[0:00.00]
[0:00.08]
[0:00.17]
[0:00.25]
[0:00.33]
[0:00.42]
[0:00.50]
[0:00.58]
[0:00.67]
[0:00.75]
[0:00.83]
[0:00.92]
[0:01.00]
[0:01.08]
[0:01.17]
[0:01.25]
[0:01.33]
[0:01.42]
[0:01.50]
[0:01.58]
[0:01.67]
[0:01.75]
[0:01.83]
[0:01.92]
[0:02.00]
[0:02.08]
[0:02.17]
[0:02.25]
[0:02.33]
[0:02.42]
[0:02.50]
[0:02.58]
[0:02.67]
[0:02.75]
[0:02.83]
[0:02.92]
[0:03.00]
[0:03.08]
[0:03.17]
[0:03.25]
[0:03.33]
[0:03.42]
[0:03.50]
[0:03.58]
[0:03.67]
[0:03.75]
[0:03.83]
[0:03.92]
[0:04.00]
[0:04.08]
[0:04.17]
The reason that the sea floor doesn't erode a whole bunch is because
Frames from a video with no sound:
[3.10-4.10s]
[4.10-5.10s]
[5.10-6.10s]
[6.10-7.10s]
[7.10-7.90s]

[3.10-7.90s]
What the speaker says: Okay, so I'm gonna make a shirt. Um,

__________________________________________________

### Task item
No line may be altered or left out when the data is written out.

### Problem solution
[0:00.00]
[0:00.08]
[0:00.17]
[0:00.25]
[0:00.33]
[0:00.42]
[0:00.50]
[0:00.58]
[0:00.67]
[0:00.75]
[0:00.83]
[0:00.92]
[0:01.00]
[0:01.08]
[0:01.17]
[0:01.25]
[0:01.33]
[0:01.42]
[0:01.50]
[0:01.58]
[0:01.67]
[0:01.75]
[0:01.83]
[0:01.92]
[0:02.00]
[0:02.08]
[0:02.17]
[0:02.25]
[0:02.33]
[0:02.42]
[0:02.50]
[0:02.58]
[0:02.67]
[0:02.75]
[0:02.83]
[0:02.92]
[0:03.00]
[0:03.08]
[0:03.17]
[0:03.25]
[0:03.33]
[0:03.42]
[0:03.50]
[0:03.58]
[0:03.67]
[0:03.75]
[0:03.83]
[0:03.92]
[0:04.00]
[0:04.08]
[0:04.17]
The reason that the sea floor doesn't erode a whole bunch is because
Frames from a video with no sound:
[3.10-4.10s]
[4.10-5.10s]
[5.10-6.10s]
[6.10-7.10s]
[7.10-7.90s]

[3.10-7.90s]
What the speaker says: Okay, so I'm gonna make a shirt. Um,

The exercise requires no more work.